Insécurité permanente à l’Est de la Rdc : la société civile interpelle le gouvernement et les partenaires internationaux

En séjour à Kinshasa, Julienne Lusenge, activiste des Droits de l’Homme et directrice de l’Ong « Fonds pour les Femmes Congolaises » (F.F.C.), basée à Bunia, dans la Province Orientale, a témoigné sur les atrocités quasi quotidiennes vécues par la population à l’Est de notre pays, particulièrement par les femmes. Elle a raconté le calvaire des femmes à Fizi, à Butembo, à Béni et dans bien d’autres localités du Grand Kivu. Elle a dénoncé des viols de jeunes filles de 2, 3 ans ; des vieilles dames de 86 ans, sans parler des âges intermédiaires. Les groupes armés dont le gouvernement avait promis l’éradication sont toujours là comme des sphinx qui renaissent de leurs cendres. Et elle s’étonne qu’on lui parle à Kinshasa de la paix et se demande si nous vivons sur une même planète car là il n’y a pas de paix ; vraiment pas tant qu’il y a des enfants et des femmes violés.

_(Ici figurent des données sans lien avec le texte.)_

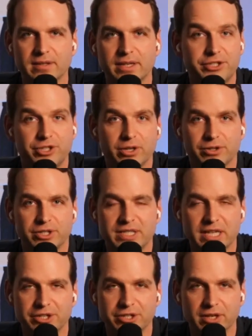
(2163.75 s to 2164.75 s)
It's your
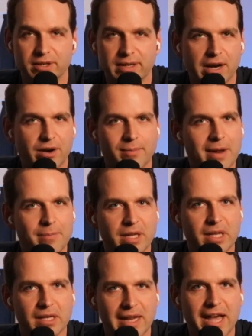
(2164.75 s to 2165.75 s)
decision. Now, it might be
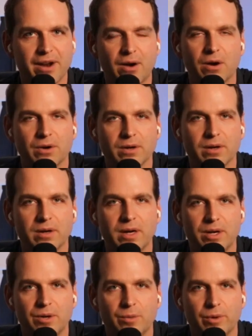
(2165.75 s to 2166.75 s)
a lot harder
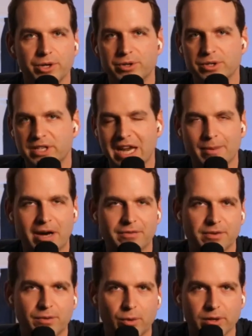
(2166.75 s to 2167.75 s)
when you just came off
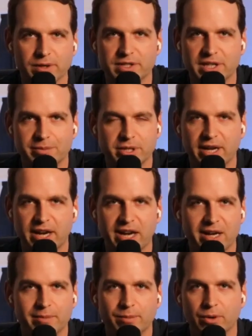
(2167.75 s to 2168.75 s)
a 4 interception
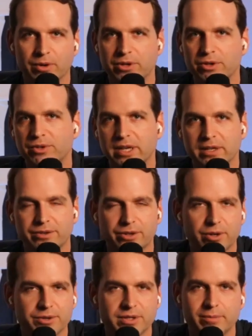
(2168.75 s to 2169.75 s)
game, or you didn't
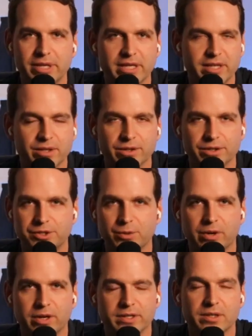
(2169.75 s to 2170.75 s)
close the big deal that you
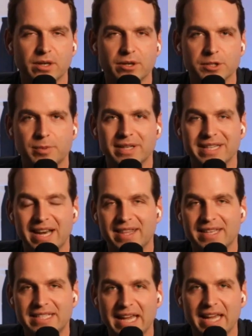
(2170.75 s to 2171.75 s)
wanted to close. But at the end of
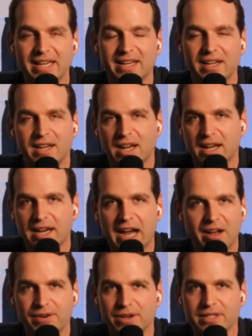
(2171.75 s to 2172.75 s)
the day,
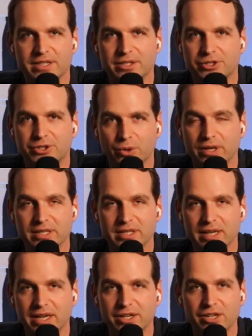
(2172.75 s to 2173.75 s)
confidence is a choice,
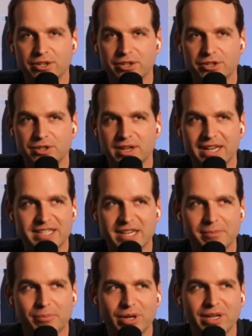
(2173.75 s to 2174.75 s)
and it's
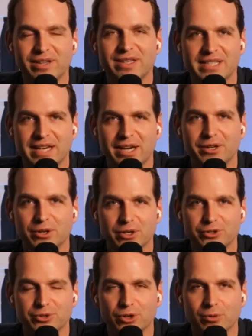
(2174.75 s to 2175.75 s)
completely inside of your
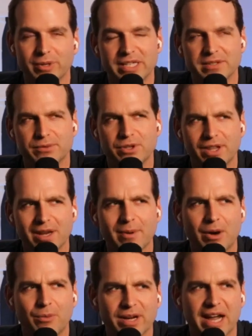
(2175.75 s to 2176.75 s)
control. Because when you think
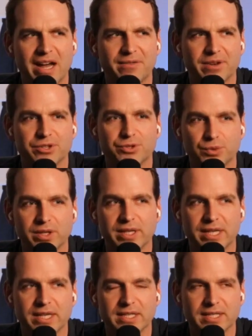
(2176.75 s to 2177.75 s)
about what confidence
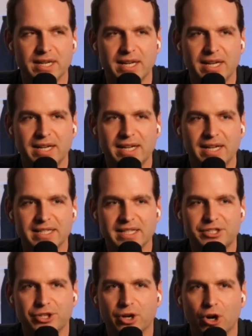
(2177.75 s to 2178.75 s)
really is
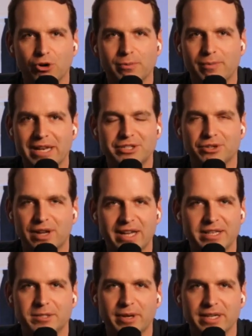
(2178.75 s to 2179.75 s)
it's your own mental
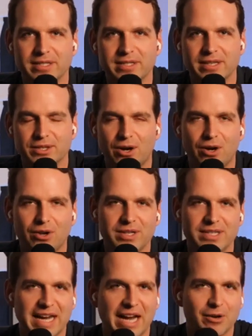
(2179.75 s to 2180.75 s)
headspace. It's all
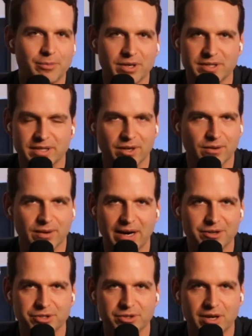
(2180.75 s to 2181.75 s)
these outputs that are
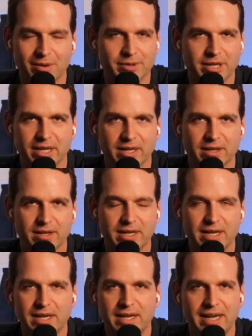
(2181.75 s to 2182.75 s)
around you coming in
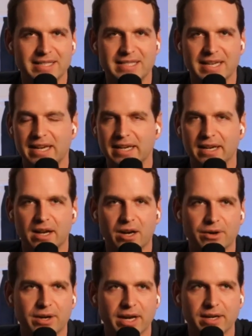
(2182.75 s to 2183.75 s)
and saying,
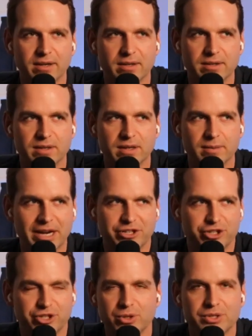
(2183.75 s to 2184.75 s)
okay, am I
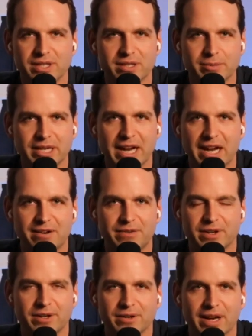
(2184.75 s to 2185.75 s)
choosing to be
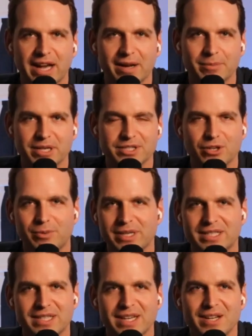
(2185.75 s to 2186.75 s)
confident or not? Because
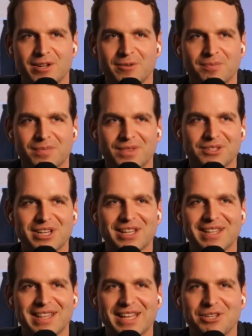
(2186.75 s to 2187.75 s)
there's
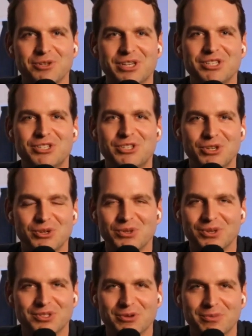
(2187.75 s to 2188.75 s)
nothing that you can do.
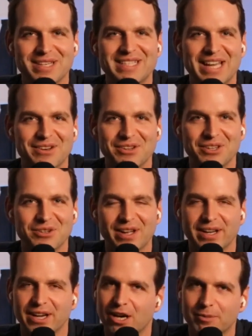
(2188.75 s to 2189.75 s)
There's nobody telling you,
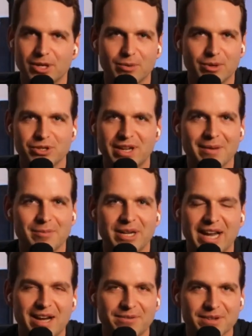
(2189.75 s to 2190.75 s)
like, nope, you know what, you can't be
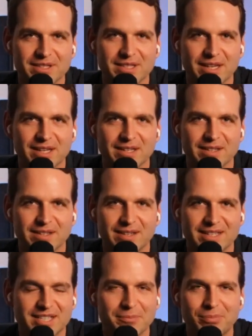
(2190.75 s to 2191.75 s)
confident today.
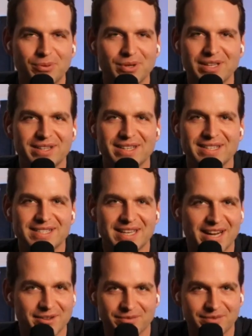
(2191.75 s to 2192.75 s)
It's completely
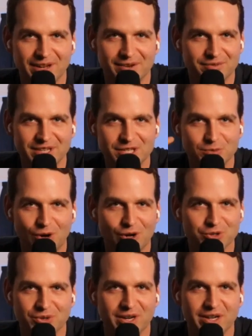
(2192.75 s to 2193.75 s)
inside of these
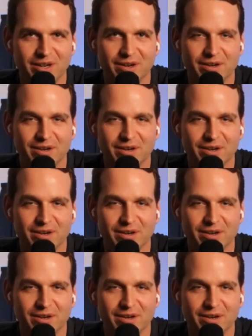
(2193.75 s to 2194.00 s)
walls right here.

Ce témoignage est intervenu dans le cadre d’un point de presse, organisé hier jeudi 25 août 2011 par les membres de la Société civile, dans une salle de réunion de Kabinda-Center, dans la commune de Lingwala, sur la situation sécuritaire dans les provinces de l’Est de la Rd Congo. En effet, ce point de presse était tenu par quatre intervenants que sont Dolly Ibefo de la VSV ; Nsii Luanda du Codho ; Joséphine Ngalula du FORFEM et leur invitée Julienne Lusenge. 

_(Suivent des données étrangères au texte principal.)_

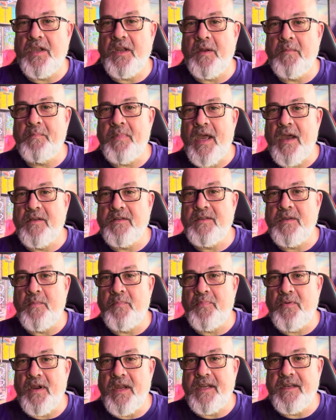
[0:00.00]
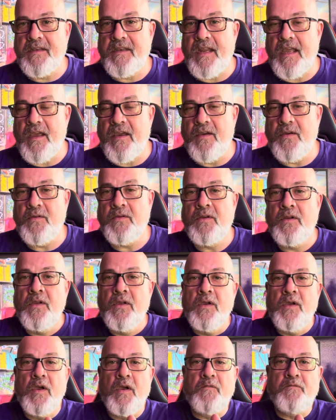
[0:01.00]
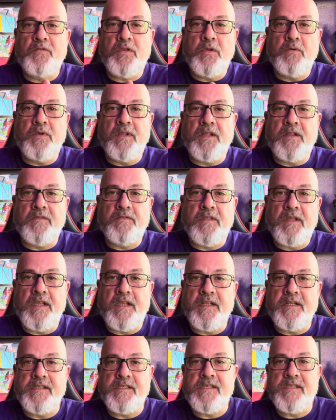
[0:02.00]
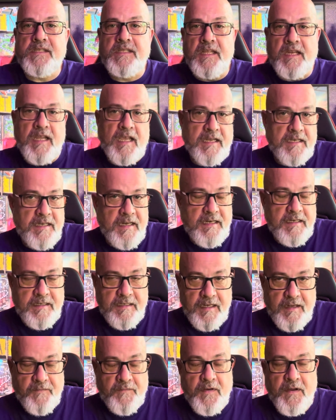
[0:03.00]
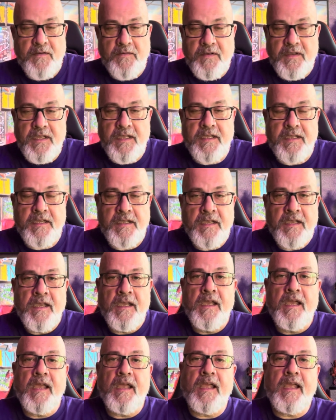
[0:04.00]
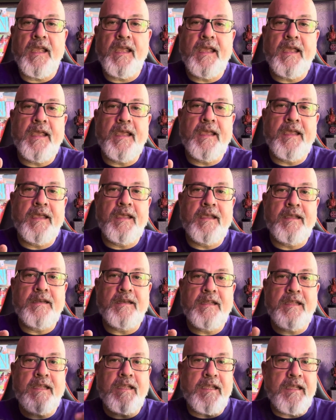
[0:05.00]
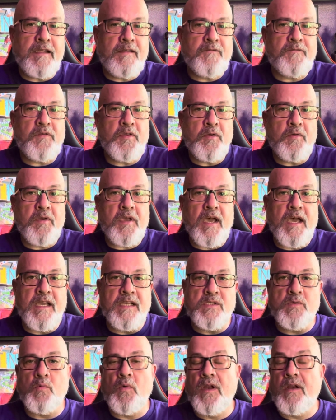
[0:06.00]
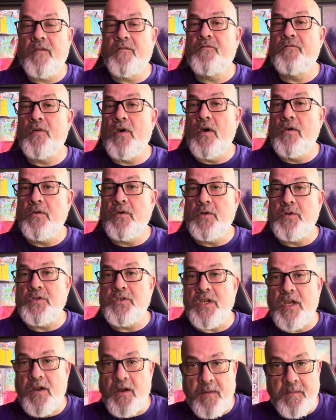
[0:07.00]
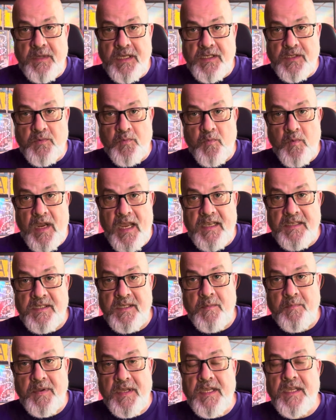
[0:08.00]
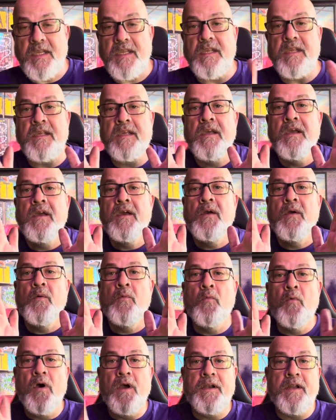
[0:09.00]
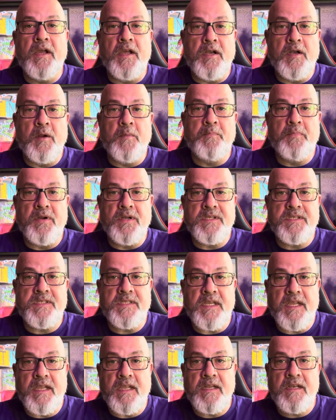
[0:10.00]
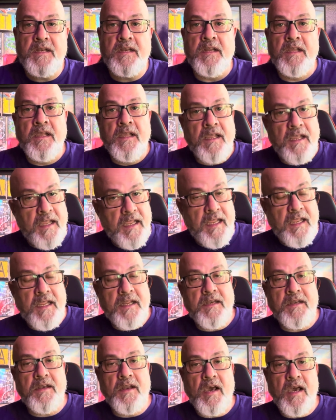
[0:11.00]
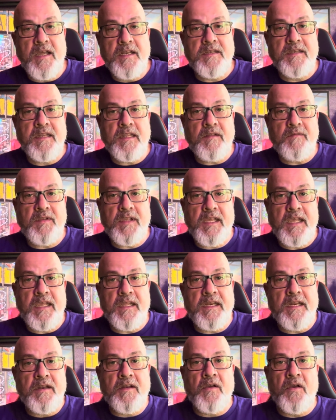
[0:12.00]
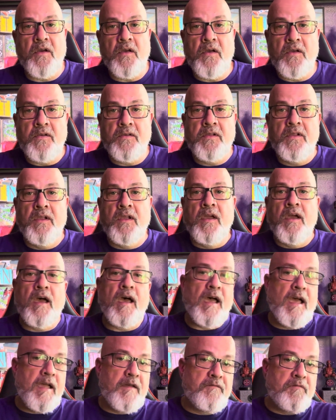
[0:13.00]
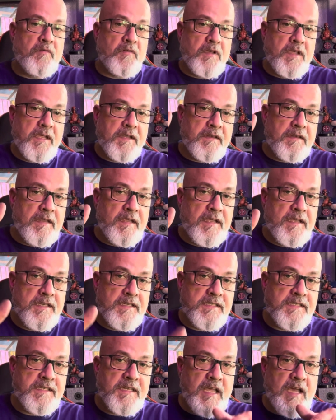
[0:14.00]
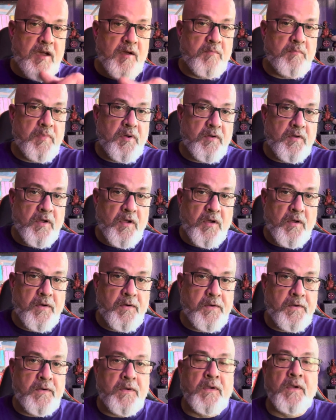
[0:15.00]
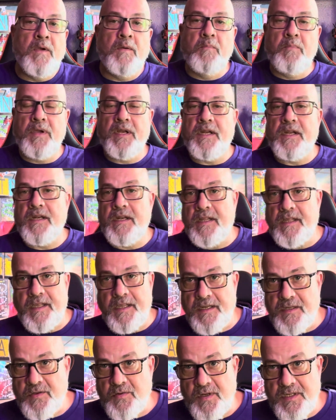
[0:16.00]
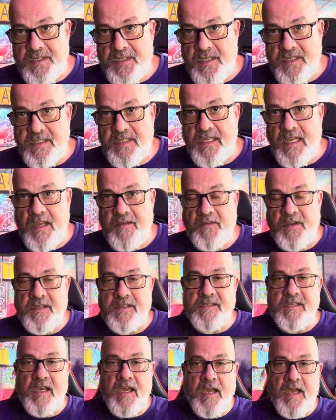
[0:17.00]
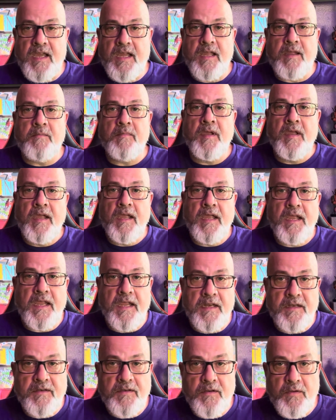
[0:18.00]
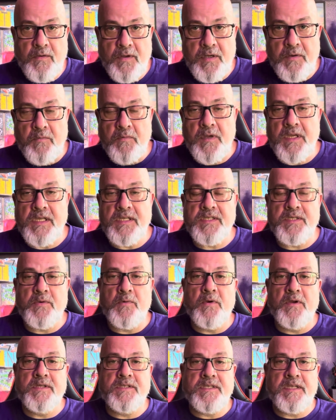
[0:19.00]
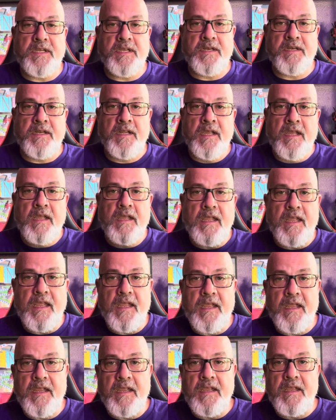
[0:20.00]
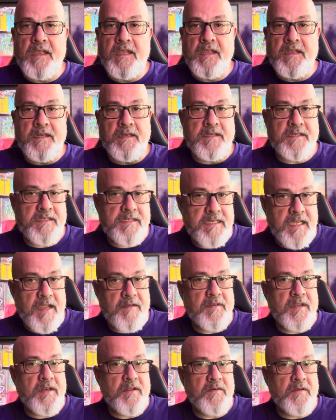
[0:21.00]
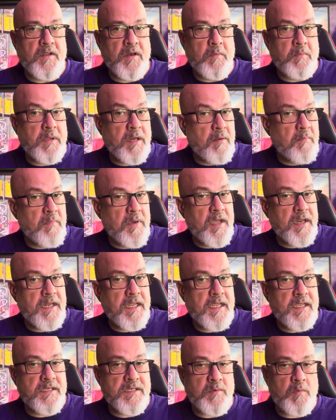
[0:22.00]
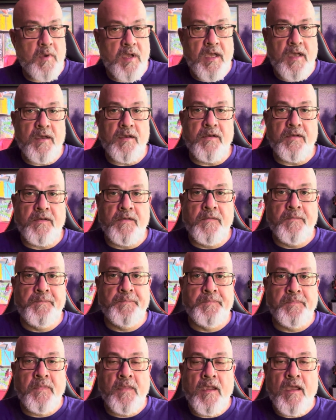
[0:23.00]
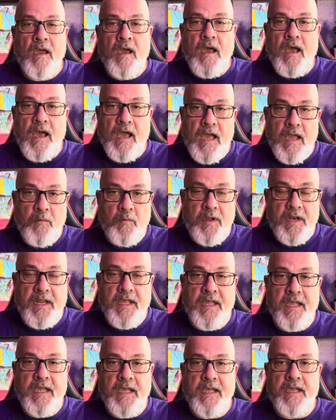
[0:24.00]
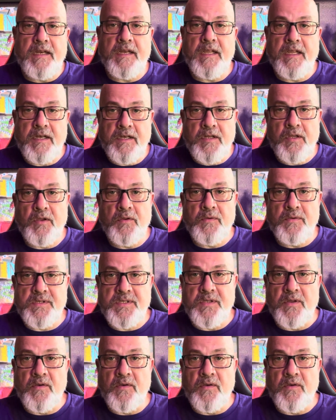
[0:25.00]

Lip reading: about to break down a few of the things that I did differently. And if you guys want to follow Jeremy's recipe 100% and not deviate at all, I've linked his down below. But in the interest of saving time and doing resourcing and saving a little bit of money as well, I went ahead and used a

C’est une rencontre qui vient en appui à un mémo de 9 pages dont le thème est : « Perspectives électorales en RDC : Analyse de la situation sécuritaire et l’influence du Rwanda et de l’Ouganda ». Ce document signé par une douzaine d’Ongs des droits humains a été distribué la semaine dernière aux partenaires africains et internationaux accrédités à Kinshasa. Il vise à attirer l’attention de tout le monde sur cette insécurité qui se développe à l’Est à la veille des élections de 2011.

En poursuivant son récit, la directrice de FFC donne quelques exemples. A Béni, les rebelles ougandais de ADF-Nalu et les troupes des FARDC – qui s’affrontent depuis juillet 2010 – enlèvent les femmes, les violent, les assassinent. A ce sujet, elle a noté qu’en juillet dernier, une femme revenant du champ est morte suite à un viol massif commis par les Fardc qui l’ont accusée de connivence avec les ADF-Nalu. A Butembo, une femme enceinte vendeuse au marché avec un bébé a été violée et tuée et son corps jeté en pâture dans la rue. Son bébé a eu le crâne fracassé. Cela, a-t-elle conclu, dans l’indifférence la plus totale des autorités. Elle a l’impression que les gouvernants ont démissionné de leur pouvoir de protéger la population et s’est posée la question de savoir comment on peut se sentir autorité en régnant sur des cadavres de la population et surtout des femmes violées qu’on devait pourtant protéger.

Le directeur exécutif de la Vsv, Dolly Ibefo, s’est appesanti sur les catégories des groupes armés opérant au Nord Kivu parmi lesquels il a cité ADF-Nalu, FDLR, Pareco. Tous ces groupes se nourrissent du trafic des minerais : coltan, or, diamant, cassitérite etc que regorge cette partie de notre territoire. Certains sont entretenus à partir de la capitale par certaines autorités à qui ils rendent compte. Il est revenu sur les accords entre le gouvernement congolais et le Rwanda ainsi que le gouvernement congolais et l’Ouganda qu’il a énergiquement condamné car ces deux accords autorisent ces deux pays à entrer sur notre territoire pour poursuivre leurs groupes armés. Cela a amplifié l’insécurité dans notre pays, parce que les rebelles de ces deux pays ont fui et se sont cachés dans les forêts congolaises en tuant, en violant femmes et enfants et en pillant la population congolaise.  

Enfin, Nsii Luanda de Codho est revenu sur la catégorisation des groupes armés est précisant leurs zones d’opération et les méfaits qu’ils commettent. Il a rappelé les provinces victimes que sont la Province orientale, le Grand Kivu, le Nord Katanga.